Title : Valorization of alginic acid from sargassum for bioplastics
Abstract:
The growing demand for sustainable alternatives to petroleum-derived plastics has spurred interest in biopolymers, such as sodium alginate, derived from the brown algae known as Sargassum. This study examines two complementary strategies for vaporizing alginates for bioplastic applications by investigating the effects of plasticizers on alginate-based materials and evaluating the impact of methylation and acetylation on the properties of alginic acid. The effect of a glycerol silicate (GS) plasticizer on the mechanical, thermal, and hydrophobic properties of sodium alginate (NaAlg) and calcium alginate (CaAlg) films was evaluated. NaAlg and CaAlg films showed poor mechanical properties, and plasticizing with GS up to 25 wt%. CaAlg achieved the highest tensile strength, while NaAlg's elongation at break increased by about 10-fold.
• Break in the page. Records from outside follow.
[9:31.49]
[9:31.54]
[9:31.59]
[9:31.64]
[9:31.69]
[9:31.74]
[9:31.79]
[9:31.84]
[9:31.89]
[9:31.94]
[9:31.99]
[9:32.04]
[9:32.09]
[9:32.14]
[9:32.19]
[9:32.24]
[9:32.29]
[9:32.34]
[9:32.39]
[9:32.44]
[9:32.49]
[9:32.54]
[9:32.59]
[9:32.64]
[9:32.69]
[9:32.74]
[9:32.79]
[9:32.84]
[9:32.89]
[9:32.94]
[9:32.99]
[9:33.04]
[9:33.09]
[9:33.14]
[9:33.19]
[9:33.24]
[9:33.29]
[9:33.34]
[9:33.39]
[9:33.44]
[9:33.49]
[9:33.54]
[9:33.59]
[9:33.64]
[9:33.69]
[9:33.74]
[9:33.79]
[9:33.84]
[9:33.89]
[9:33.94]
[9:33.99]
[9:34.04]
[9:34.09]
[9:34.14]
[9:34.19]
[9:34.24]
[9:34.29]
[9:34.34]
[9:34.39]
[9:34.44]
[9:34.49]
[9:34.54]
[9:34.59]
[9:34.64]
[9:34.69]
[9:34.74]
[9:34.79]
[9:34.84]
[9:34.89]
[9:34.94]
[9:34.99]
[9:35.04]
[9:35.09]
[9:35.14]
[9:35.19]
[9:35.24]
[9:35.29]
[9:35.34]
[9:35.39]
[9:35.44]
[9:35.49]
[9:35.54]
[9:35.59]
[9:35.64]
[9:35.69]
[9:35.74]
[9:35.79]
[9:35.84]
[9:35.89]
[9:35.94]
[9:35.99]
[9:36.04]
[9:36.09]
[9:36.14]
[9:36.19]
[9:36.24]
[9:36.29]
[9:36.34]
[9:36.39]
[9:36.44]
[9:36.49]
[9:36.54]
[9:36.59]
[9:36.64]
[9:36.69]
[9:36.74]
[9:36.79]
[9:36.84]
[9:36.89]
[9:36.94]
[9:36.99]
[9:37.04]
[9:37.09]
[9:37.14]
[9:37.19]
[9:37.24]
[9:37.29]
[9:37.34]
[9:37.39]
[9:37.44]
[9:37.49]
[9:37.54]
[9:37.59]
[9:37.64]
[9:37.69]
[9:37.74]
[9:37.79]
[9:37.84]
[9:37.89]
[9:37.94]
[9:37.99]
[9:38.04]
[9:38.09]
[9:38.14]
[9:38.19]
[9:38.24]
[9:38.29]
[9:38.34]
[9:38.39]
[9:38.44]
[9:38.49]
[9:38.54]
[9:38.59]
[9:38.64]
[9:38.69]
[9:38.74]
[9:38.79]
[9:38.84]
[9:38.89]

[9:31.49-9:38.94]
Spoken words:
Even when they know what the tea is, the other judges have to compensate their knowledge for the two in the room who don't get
TGA showed reduced thermal stability for NaAlg but maintained stability for CaAlg. Hydrophobicity decreased for NaAlg and initially increased for CaAlg before becoming hydrophilic at higher GS levels. GS effectively enhances alginate films for sustainable bioplastics. Functionalization of alginic acid (from sodium alginate) through methyl esterification followed by acetylation, resulted in novel methyl alginate acetate, resulting in enhanced hydrophobicity and improved film-forming properties for packaging applications. These modifications extend the versatility of alginate-based materials and align with the sustainability goals of reducing global reliance on petroleum-based plastics.